Neil Young is one of the most celebrated songwriters in rock history, most famous for the song Heart of Gold. He has been singing, touring, writing and recording since the mid-60s. Fork in the Road is his 47th album - a dazzling accomplishment. It’s a terrific album too, all bluesy rhythms and guitars alternating between liquid warm fuzz and chrome cold harshness. After weeks of reviewing over-produced pop, this was like tiger balm to my bruised audio nerves.

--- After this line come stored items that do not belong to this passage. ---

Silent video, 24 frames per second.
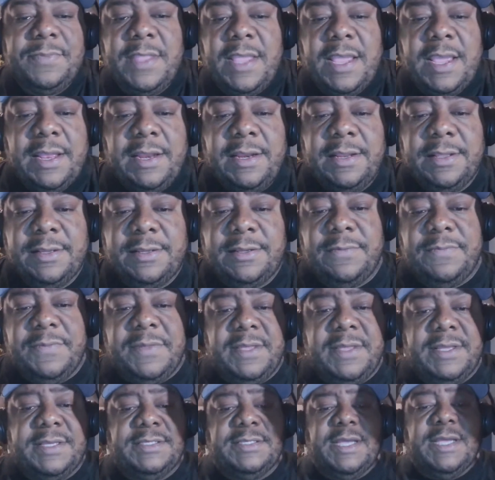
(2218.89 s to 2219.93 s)
and it could
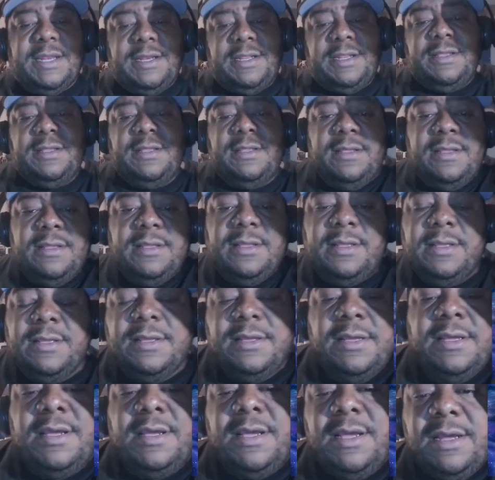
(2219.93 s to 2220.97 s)
be exciting.
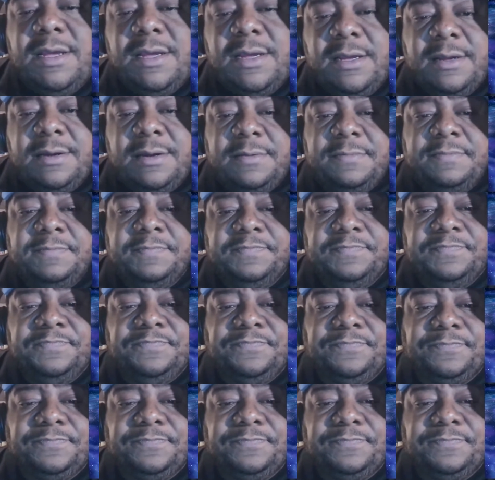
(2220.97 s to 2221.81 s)
Um,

Fork in the Road is all about the car and the road. It’s a nostalgic celebration of the passing of a great American era, but Young tries to flavour it all with some enviro-consciousness too. His own little green project was the LincVolt, a Lincoln Continental with an electric engine. It’s the star of the song Johnny Magic -

Johnny Magic had a way with metal
Had a way with machines
One day in a garage far away
He met destiny
In the form of a heavy metal Continental
She was born to run on a Proud Highway…

Now she goes long range on domestic green fuel
100 miles per gallon is the Continental Rule
Out on the Kansas two-lane flats near Wichita, Wichita
The home of the heavy metal Continental
She was born to run on a Proud Highway

The final song is the title track. It’s a melancholy retrospective -

There’s a fork in the road ahead
I don’t which way I’m gonna turn
There’s a fork in the road ahead

I’ve got hope
But you can’t eat hope
I’m not done
Not giving up
Not cashing in
Too late

There’s a bailout coming but it’s not for me
It’s for all those creeps watching tickers on TV
There’s a bailout coming but it’s not for me

Young still has hope, but he can’t say what he is hoping for. This is an album about the road, but it’s a shame that Young’s road has not taken him to the door of Jesus. It’s only there that he will find something to anchor his hope in.